Selon l'avis de M. Kim, il y a suffisamment de capitaux disponibles pour lutter contre l'extrême pauvreté ; il incombe désormais à des institutions comme la Banque mondiale, en coopération avec le secteur financier, de faire en sorte que ces fonds soient attribués de façon adéquate. Fort d'une expérience de 50 ans, la stratégie de la Banque mondiale pour mettre fin à l'extrême pauvreté peut être résumée, selon lui, en trois mots : "croître, investir et assurer".

Créer des emplois

"Les économies nationales doivent croître, elles doivent créer des emplois" a indiqué M. Kim. Cela constitue, à son avis, le meilleur chemin pour faire reculer la pauvreté. Il a poursuivi que dans les vingt dernières années, plus des deux tiers du succès remporté dans le domaine de la lutte contre la pauvreté sont revenus au fait que la croissance a donné lieu à la création d'emplois.

Selon M. Kim, il convient d'investir en premier lieu dans la formation et la santé des populations, et ce dans l'idéal dès l'enfance.

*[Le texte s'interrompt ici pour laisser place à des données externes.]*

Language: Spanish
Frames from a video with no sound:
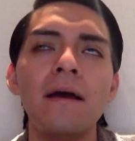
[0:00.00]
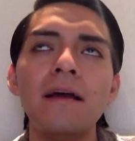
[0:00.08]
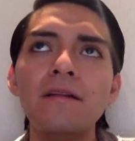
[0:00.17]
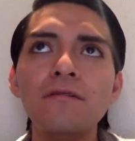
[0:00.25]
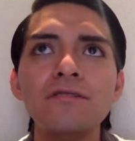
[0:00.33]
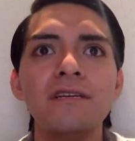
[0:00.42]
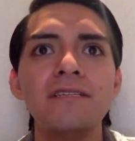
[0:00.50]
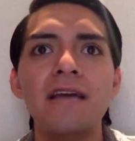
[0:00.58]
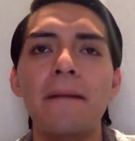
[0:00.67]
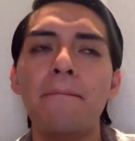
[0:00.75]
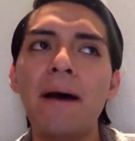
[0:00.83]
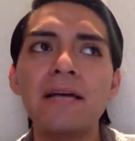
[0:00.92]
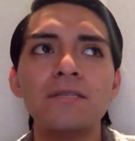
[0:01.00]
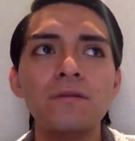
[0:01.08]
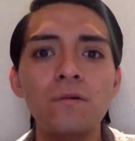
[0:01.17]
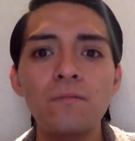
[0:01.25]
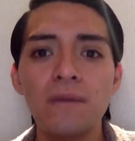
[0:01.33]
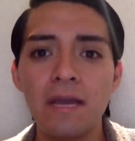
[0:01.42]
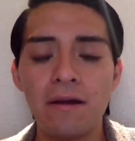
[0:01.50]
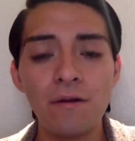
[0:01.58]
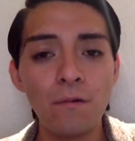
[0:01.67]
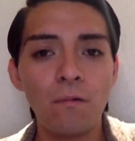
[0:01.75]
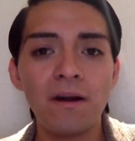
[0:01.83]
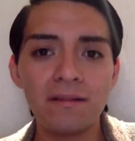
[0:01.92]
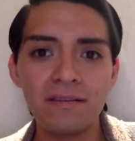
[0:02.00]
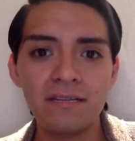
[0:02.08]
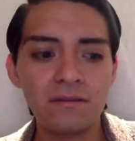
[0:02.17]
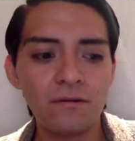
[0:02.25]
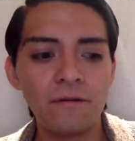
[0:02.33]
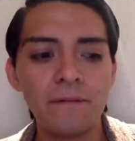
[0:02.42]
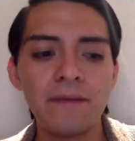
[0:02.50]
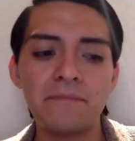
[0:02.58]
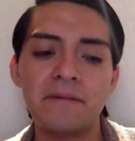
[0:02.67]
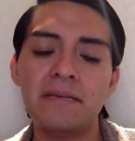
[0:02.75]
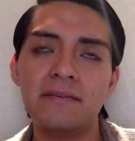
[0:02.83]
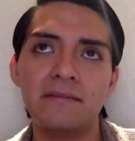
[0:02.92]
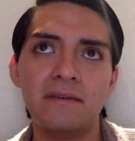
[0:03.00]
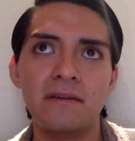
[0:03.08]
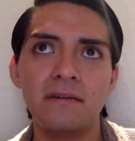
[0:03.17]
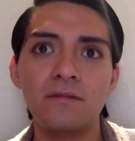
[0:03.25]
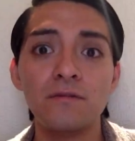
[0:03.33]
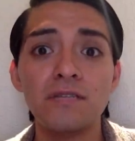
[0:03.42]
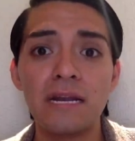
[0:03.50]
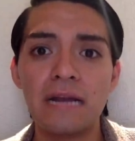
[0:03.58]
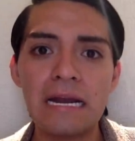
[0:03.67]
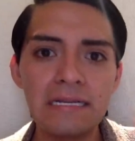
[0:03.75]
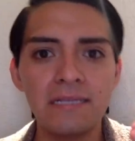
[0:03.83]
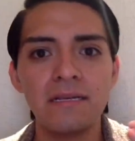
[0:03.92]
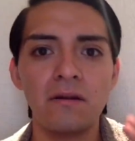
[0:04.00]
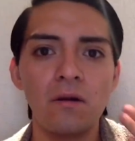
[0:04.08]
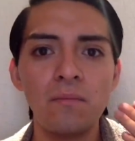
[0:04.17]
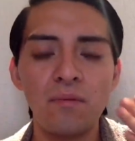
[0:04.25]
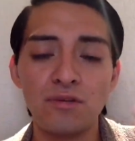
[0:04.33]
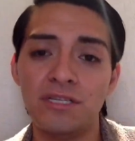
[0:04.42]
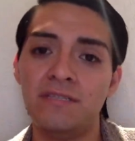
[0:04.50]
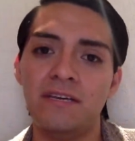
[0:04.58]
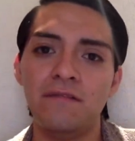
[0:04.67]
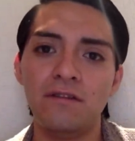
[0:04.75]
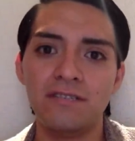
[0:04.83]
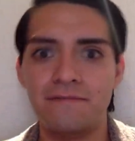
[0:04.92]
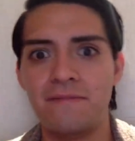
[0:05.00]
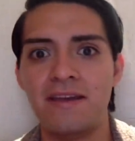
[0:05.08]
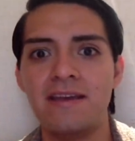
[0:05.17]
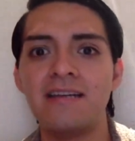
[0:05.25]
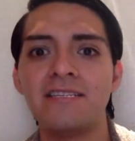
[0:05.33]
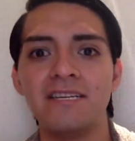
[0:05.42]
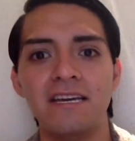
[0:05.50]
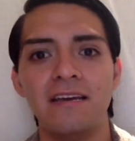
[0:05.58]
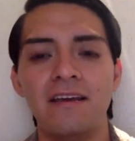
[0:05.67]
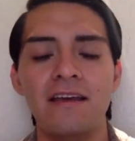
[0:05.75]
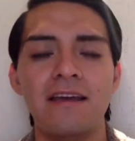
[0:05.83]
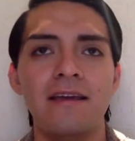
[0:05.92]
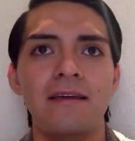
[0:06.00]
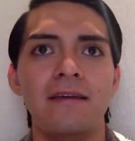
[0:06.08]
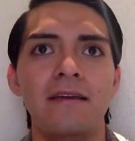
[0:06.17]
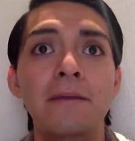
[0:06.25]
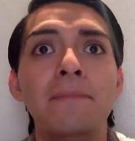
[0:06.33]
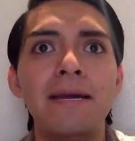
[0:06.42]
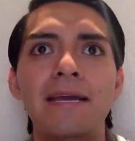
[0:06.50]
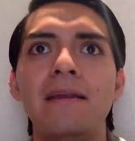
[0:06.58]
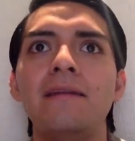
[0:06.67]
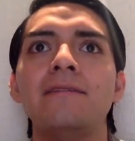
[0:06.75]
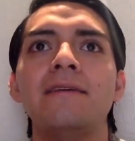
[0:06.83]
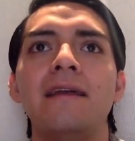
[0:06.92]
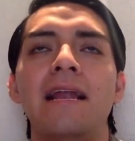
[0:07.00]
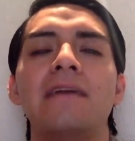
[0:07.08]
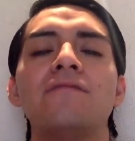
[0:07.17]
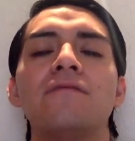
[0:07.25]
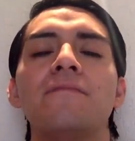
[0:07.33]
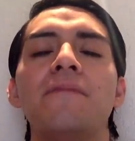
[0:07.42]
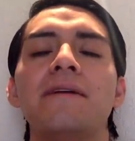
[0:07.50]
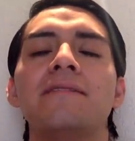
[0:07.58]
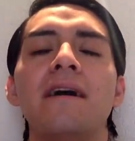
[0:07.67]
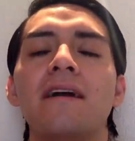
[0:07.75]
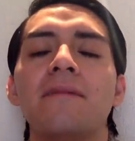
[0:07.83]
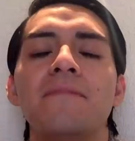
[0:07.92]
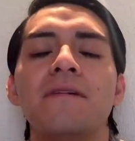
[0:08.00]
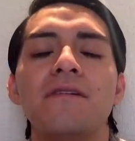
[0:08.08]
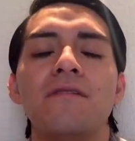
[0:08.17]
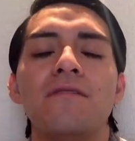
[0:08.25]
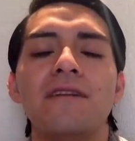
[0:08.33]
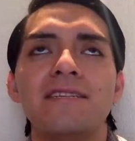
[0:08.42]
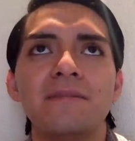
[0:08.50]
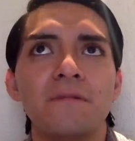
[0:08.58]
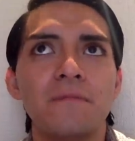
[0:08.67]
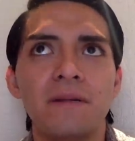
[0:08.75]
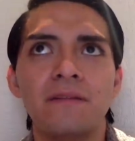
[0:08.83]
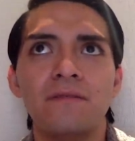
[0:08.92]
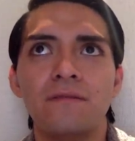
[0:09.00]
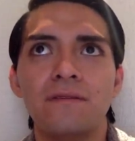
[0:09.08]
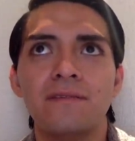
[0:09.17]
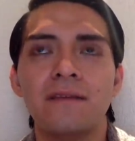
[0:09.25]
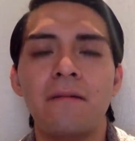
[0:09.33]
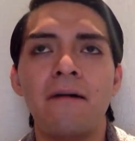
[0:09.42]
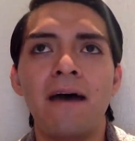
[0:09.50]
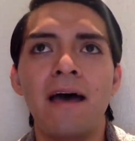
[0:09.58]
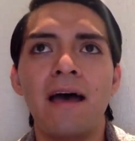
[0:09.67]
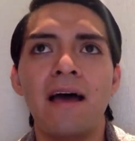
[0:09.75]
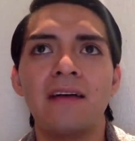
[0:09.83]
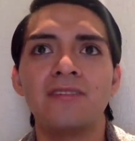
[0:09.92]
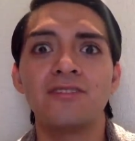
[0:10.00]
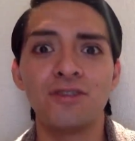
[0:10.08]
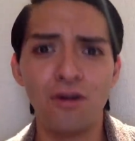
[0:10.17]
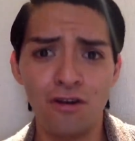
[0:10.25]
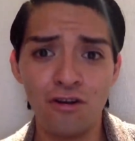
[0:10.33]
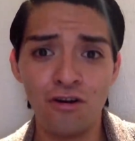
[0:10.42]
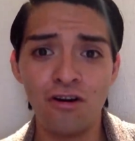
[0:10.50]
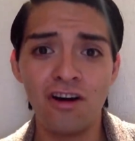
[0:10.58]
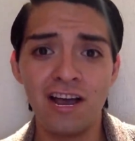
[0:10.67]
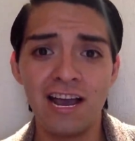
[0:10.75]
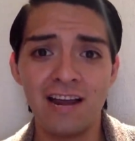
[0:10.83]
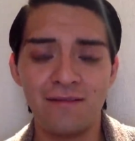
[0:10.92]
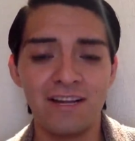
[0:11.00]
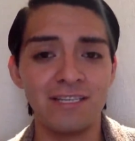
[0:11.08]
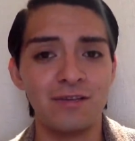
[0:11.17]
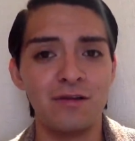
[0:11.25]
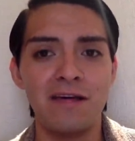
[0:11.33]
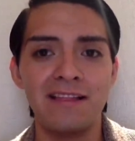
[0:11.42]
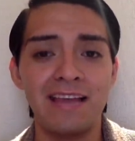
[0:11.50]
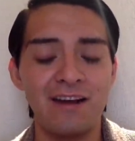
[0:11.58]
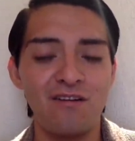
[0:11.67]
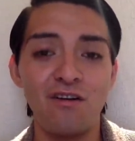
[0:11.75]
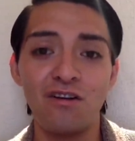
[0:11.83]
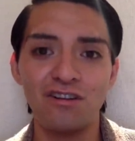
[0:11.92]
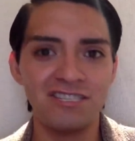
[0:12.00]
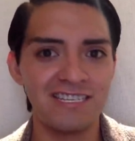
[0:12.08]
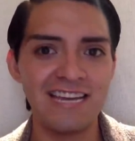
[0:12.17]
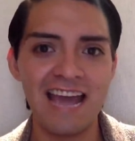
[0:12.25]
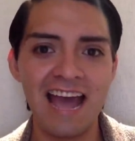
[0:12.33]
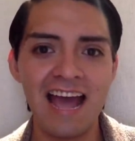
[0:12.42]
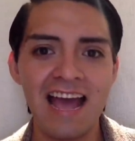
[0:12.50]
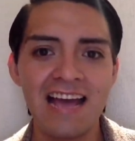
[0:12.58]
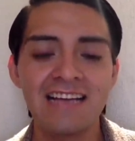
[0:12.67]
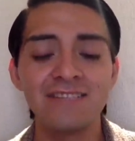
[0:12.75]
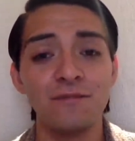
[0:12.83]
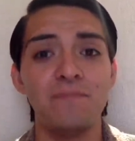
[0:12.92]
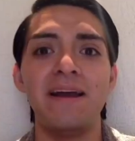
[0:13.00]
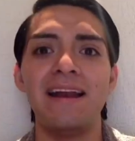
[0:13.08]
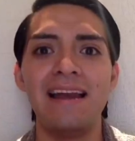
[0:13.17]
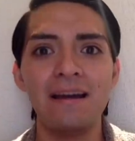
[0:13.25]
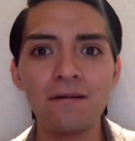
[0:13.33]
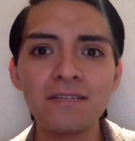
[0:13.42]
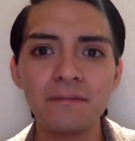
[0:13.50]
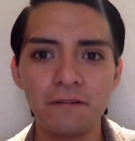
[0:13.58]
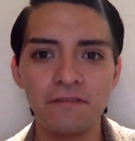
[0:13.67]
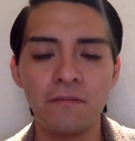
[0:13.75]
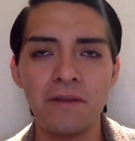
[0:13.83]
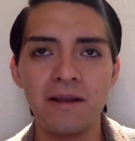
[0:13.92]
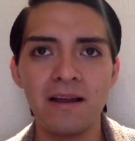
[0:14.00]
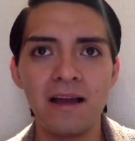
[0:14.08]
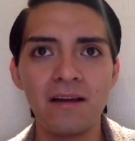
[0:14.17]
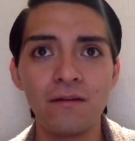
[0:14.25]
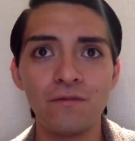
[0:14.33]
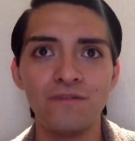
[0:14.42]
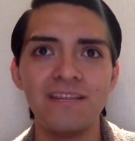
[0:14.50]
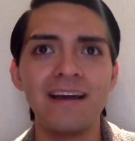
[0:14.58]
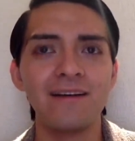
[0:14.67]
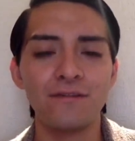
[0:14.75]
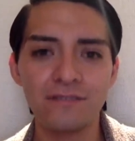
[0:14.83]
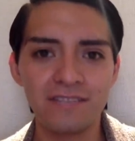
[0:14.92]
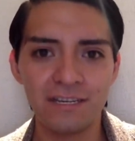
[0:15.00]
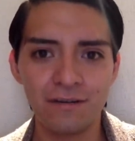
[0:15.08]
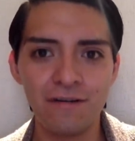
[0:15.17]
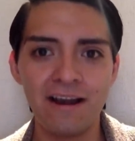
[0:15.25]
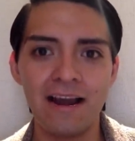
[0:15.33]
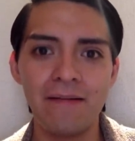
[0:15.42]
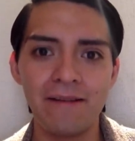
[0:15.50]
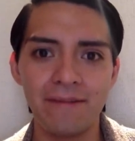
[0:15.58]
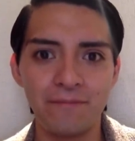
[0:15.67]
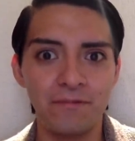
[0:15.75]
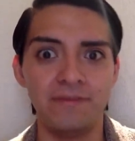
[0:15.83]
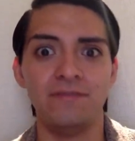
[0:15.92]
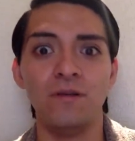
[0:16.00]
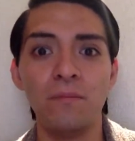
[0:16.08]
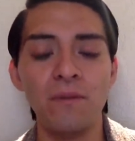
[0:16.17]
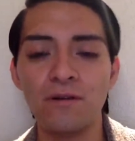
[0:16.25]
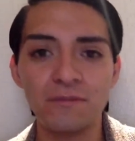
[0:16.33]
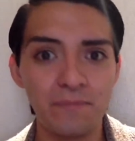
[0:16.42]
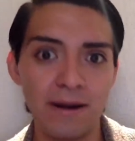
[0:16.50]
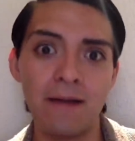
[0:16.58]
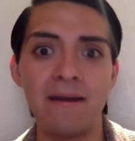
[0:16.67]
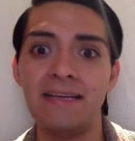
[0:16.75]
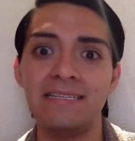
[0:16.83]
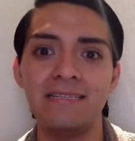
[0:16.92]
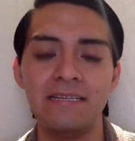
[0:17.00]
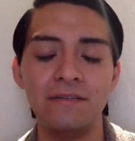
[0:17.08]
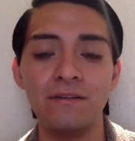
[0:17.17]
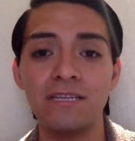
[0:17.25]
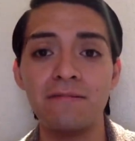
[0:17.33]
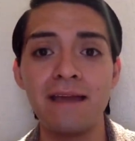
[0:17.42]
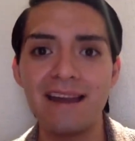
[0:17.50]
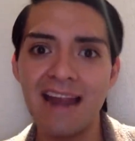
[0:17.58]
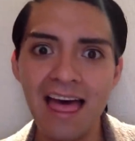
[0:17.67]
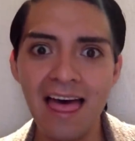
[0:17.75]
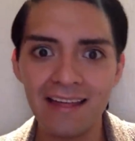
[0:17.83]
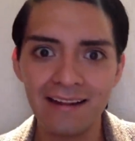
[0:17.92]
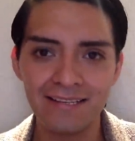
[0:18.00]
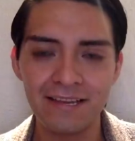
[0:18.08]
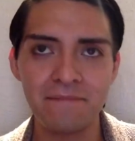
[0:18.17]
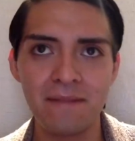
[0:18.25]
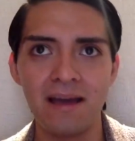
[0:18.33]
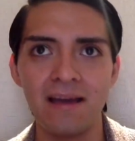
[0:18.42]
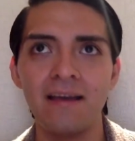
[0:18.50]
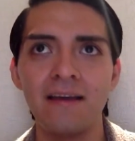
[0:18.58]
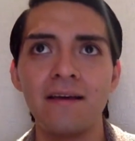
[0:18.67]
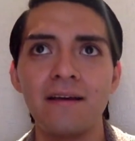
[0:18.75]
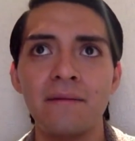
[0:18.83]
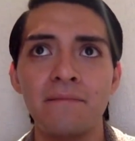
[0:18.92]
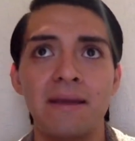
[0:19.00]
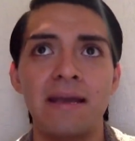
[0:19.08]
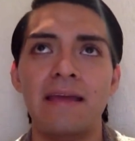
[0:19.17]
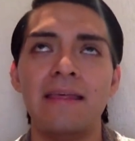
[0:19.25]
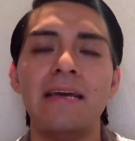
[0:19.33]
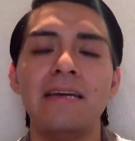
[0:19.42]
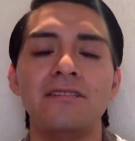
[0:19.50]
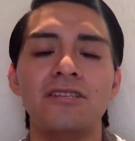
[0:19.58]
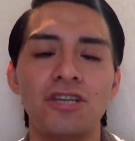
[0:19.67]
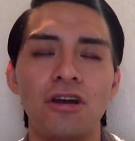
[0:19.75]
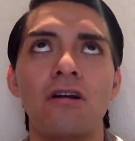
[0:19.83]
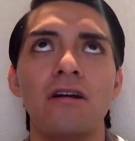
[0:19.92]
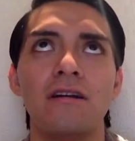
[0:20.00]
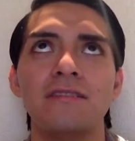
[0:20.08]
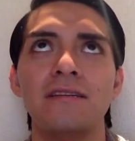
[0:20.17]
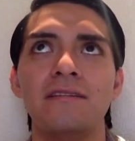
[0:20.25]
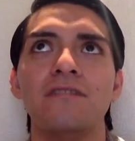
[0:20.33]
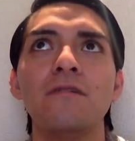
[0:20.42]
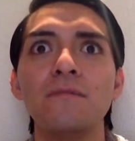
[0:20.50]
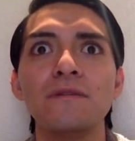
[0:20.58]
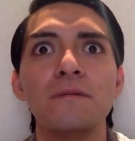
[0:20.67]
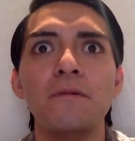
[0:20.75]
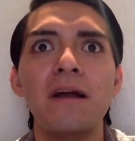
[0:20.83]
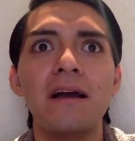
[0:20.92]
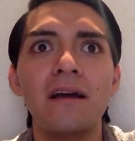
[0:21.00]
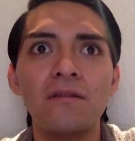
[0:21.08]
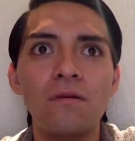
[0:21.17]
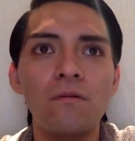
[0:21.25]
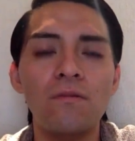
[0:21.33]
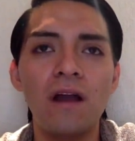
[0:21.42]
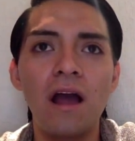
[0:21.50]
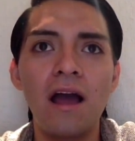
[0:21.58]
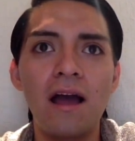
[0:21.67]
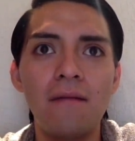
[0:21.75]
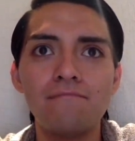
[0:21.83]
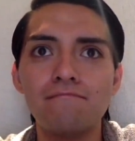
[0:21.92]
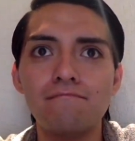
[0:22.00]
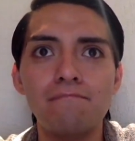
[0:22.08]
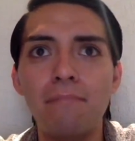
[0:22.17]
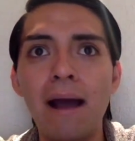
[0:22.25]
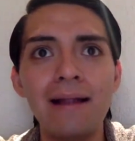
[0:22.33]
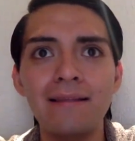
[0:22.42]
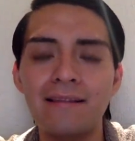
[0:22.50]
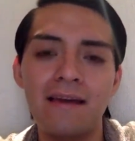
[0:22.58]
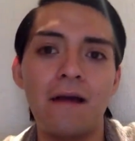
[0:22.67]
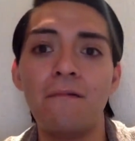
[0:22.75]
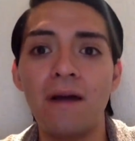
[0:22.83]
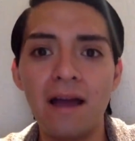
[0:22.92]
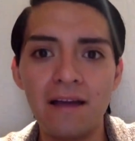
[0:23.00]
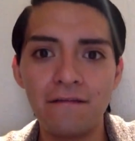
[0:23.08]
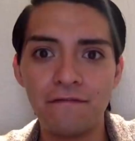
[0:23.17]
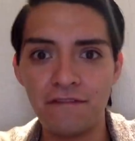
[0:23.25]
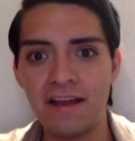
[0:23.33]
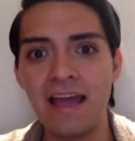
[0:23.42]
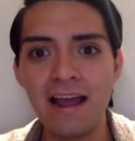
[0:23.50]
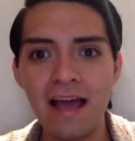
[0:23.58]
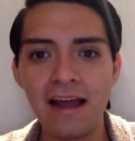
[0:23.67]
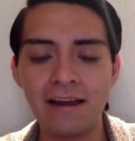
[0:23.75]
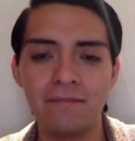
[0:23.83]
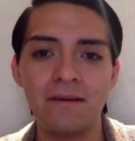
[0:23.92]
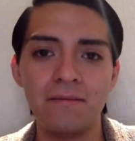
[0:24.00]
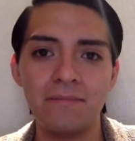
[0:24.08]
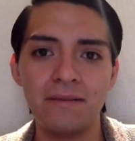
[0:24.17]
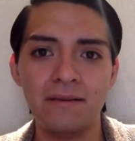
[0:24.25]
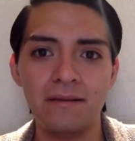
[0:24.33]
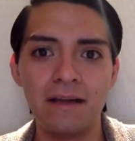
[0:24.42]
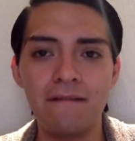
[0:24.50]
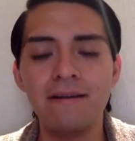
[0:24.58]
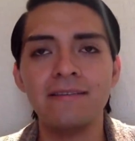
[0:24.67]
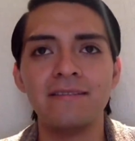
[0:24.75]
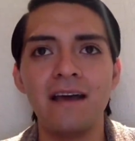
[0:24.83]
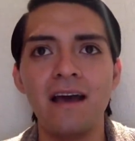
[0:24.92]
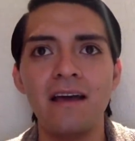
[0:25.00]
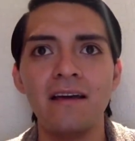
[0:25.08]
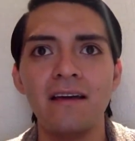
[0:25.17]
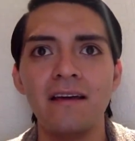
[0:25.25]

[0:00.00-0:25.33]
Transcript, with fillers: Entonces ya paso, me llevan un cuartito y me dicen, tus análisis salieron positivos en VIH. Imagínense la sorpresa que me dio en ese momento. Estaba solo en una ciudad que no conocía, súper lejos de mi familia, con un diagnóstico que la verdad pues, no me lo esperaba y, no sabía nada del tema. Me quedé en shock, sentí como si me hubiera caído una, un balde de agua fría arriba de mi cabeza.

Des études auraient montré que des progrès en matière de santé ont entraîné en moyenne une augmentation de 25 pourcent des revenus, a indiqué M. Kim. Investir dans la formation des enfants est, selon lui, également important : des données auraient montré qu'une bonne formation des jeunes âgés de 15 ou 16 ans a eu des retombées directes sur la croissance économique à moyen et long terme.

Renforcer la protection contre les catastrophes

Selon M. Kim, la protection de la population constitue le troisième volet de la stratégie. A son avis, les gouvernements devraient mettre en place des systèmes de protection sociale empêchant des membres de la population de tomber dans une extrême pauvreté suite à des situations d'urgence. Il faudrait également prévoir des filets de sécurité pour protéger contre des catastrophes et une diffusion rapide de maladies.

Et comme la fièvre Ebola l'a montré, le monde n'est absolument pas préparé à faire face à d'importantes pandémies. "De plus, Ebola est un virus qui se propage lentement" a ajouté le président de la Banque mondiale. Il a mis en garde contre le fait que la prochaine pandémie pourrait être plus meurtrière et plus rapide.

M. Kim a par ailleurs indiqué que l'accès aux capitaux était essentiel dans la lutte contre les pandémies. Par conséquent, la Banque mondiale coopère avec des partenaires pour élaborer un nouveau concept qui permettrait de fournir rapidement des aides financières en cas de déclenchement d'une pandémie. Les aides privées et publiques ainsi que les mécanismes mis en place par les compagnies d'assurance s'en trouveraient alors activés de façon plus immédiate.

Créer des incitations financières

En ce qui concerne le troisième défi, à savoir la lutte contre le changement climatique, M. Kim a souligné la nécessité de renforcer les efforts visant à réduire les émissions de gaz à effet de serre et à accélérer la décarbonisation de l'économie mondiale. Selon lui, il est indispensable de créer des incitations financières comme l'introduction de la taxe carbone pour changer durablement le comportement des consommateurs.

Le président de la Banque mondiale s'est félicité du fait que ces deux derniers défis notamment, à savoir les pandémies et la protection du climat, ont à nouveau été débattus lors du récent sommet du G7 présidé par la chancelière fédérale Angela Merkel.

Pour venir à bout des trois défis apparemment insurmontables, le monde doit poursuivre ses efforts pour prendre des mesures concrètes, a indiqué M. Kim en citant Johann Wolfgang von Goethe, qui a donné son nom à l'université de Francfort. "Il ne suffit pas de savoir, il faut aussi appliquer ; il ne suffit pas de vouloir, il faut aussi agir."